** RECORD EXCERPTS follows **

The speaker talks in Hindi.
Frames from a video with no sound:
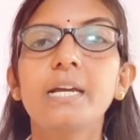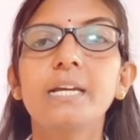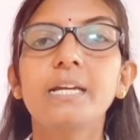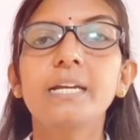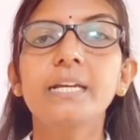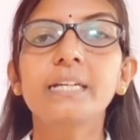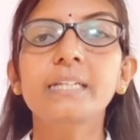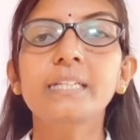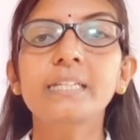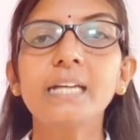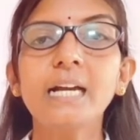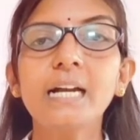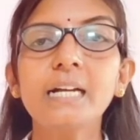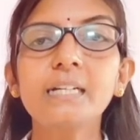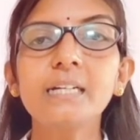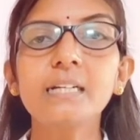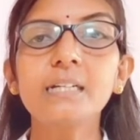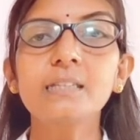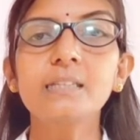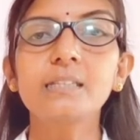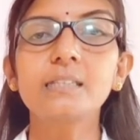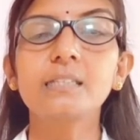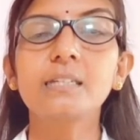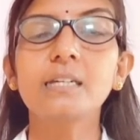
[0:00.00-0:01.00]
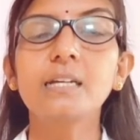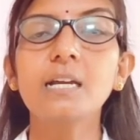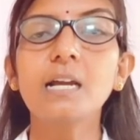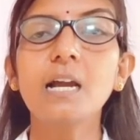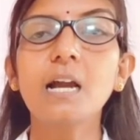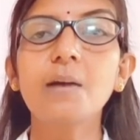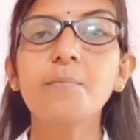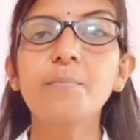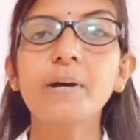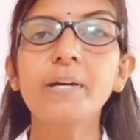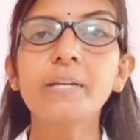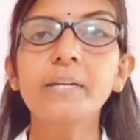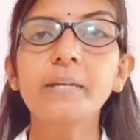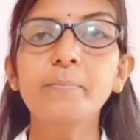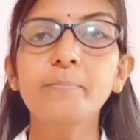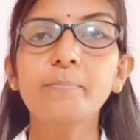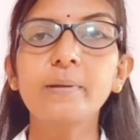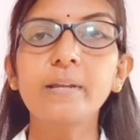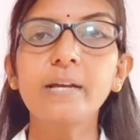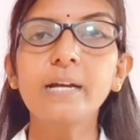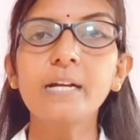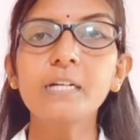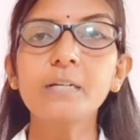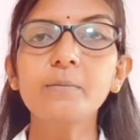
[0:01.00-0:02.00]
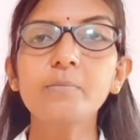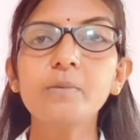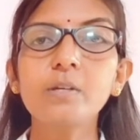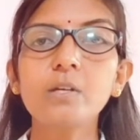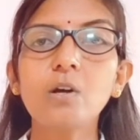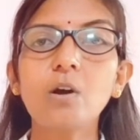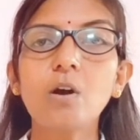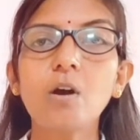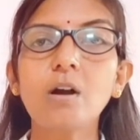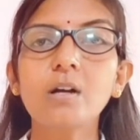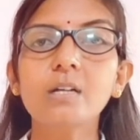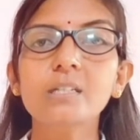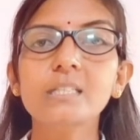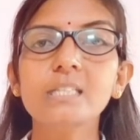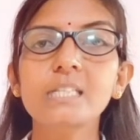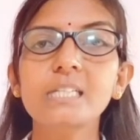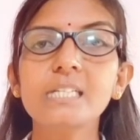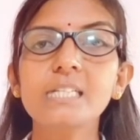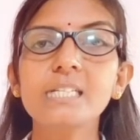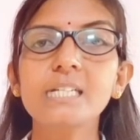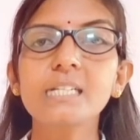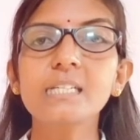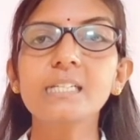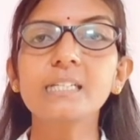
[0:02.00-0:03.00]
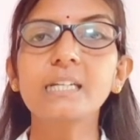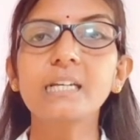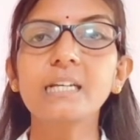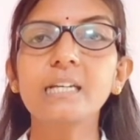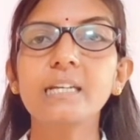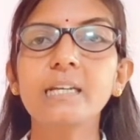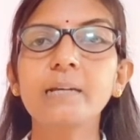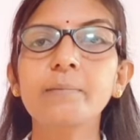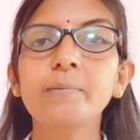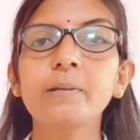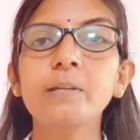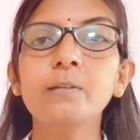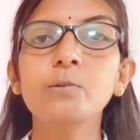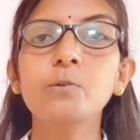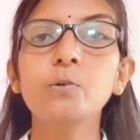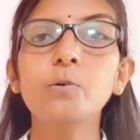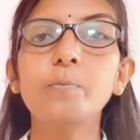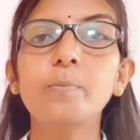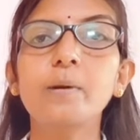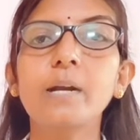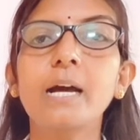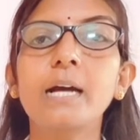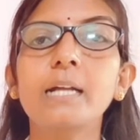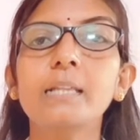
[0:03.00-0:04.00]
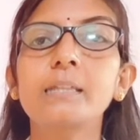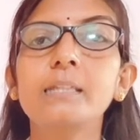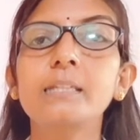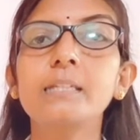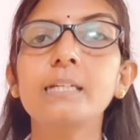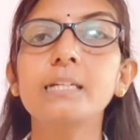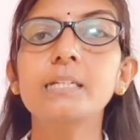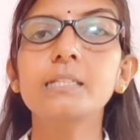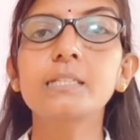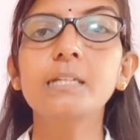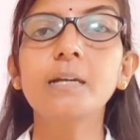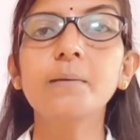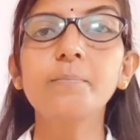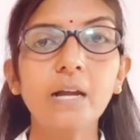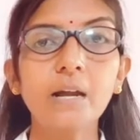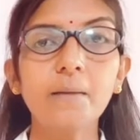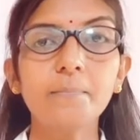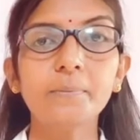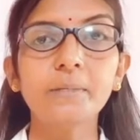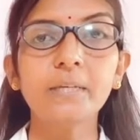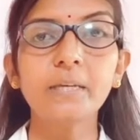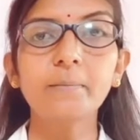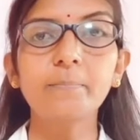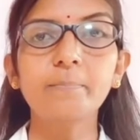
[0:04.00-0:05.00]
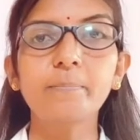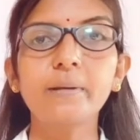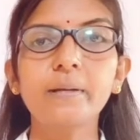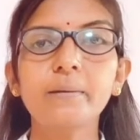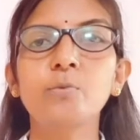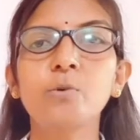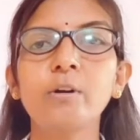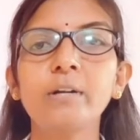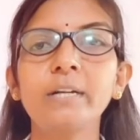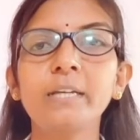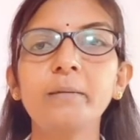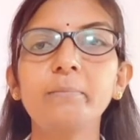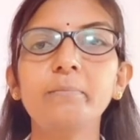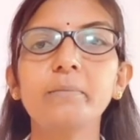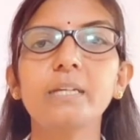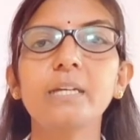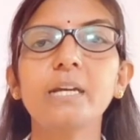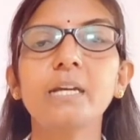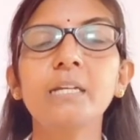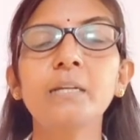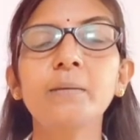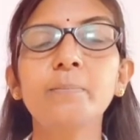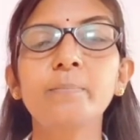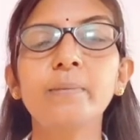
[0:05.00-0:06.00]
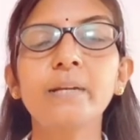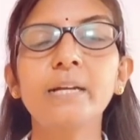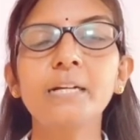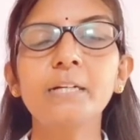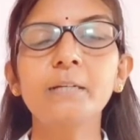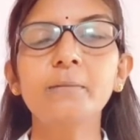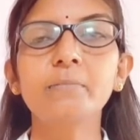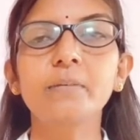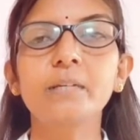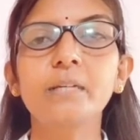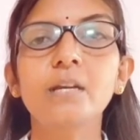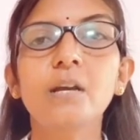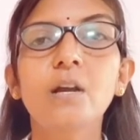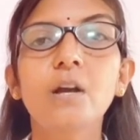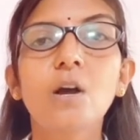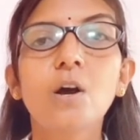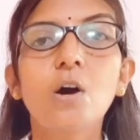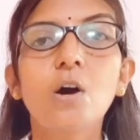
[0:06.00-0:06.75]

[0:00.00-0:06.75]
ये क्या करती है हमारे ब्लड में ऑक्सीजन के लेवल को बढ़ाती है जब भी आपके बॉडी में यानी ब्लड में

** End of RECORD EXCERPTS **
** RECORD EXCERPTS follows **

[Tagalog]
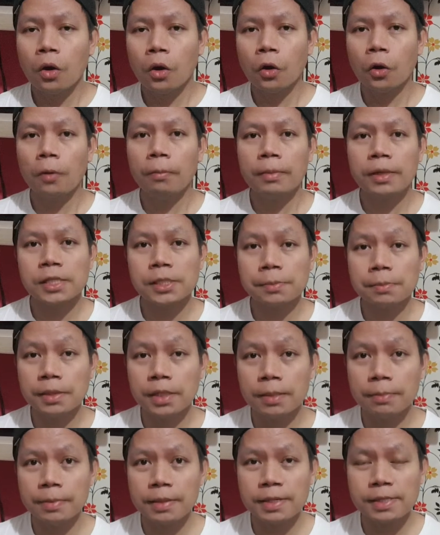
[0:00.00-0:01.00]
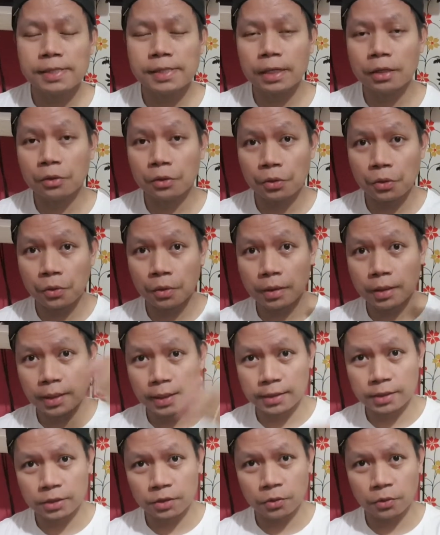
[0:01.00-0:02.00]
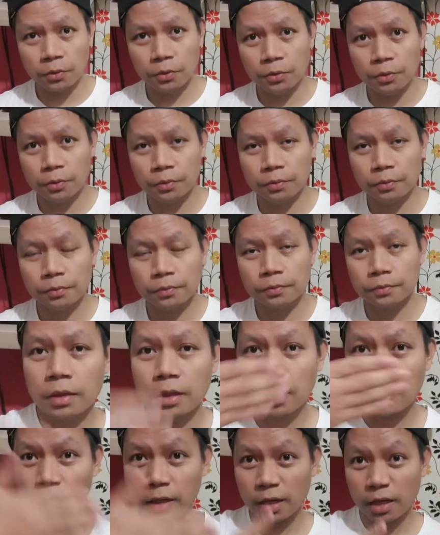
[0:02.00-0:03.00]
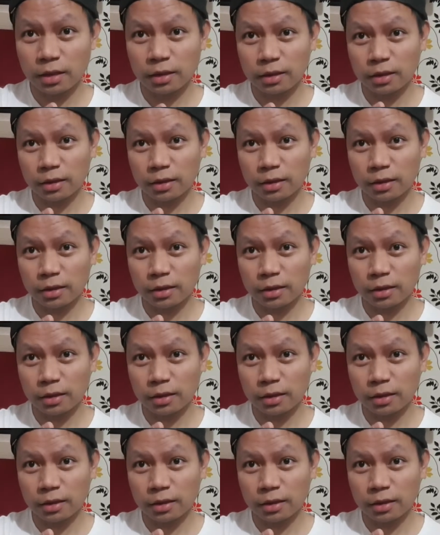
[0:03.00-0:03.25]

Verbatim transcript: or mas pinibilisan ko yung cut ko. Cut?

** End of RECORD EXCERPTS **

-- WORK REQUIRED --
Would you print exactly the lines in the listing above, from the line bearing "The speaker talks in Hindi." through the line bearing "[0:06.00-0:06.75]", leaving out all pictures?

-- THE ANSWER --
The speaker talks in Hindi.
Frames from a video with no sound:
[0:00.00-0:01.00]
[0:01.00-0:02.00]
[0:02.00-0:03.00]
[0:03.00-0:04.00]
[0:04.00-0:05.00]
[0:05.00-0:06.00]
[0:06.00-0:06.75]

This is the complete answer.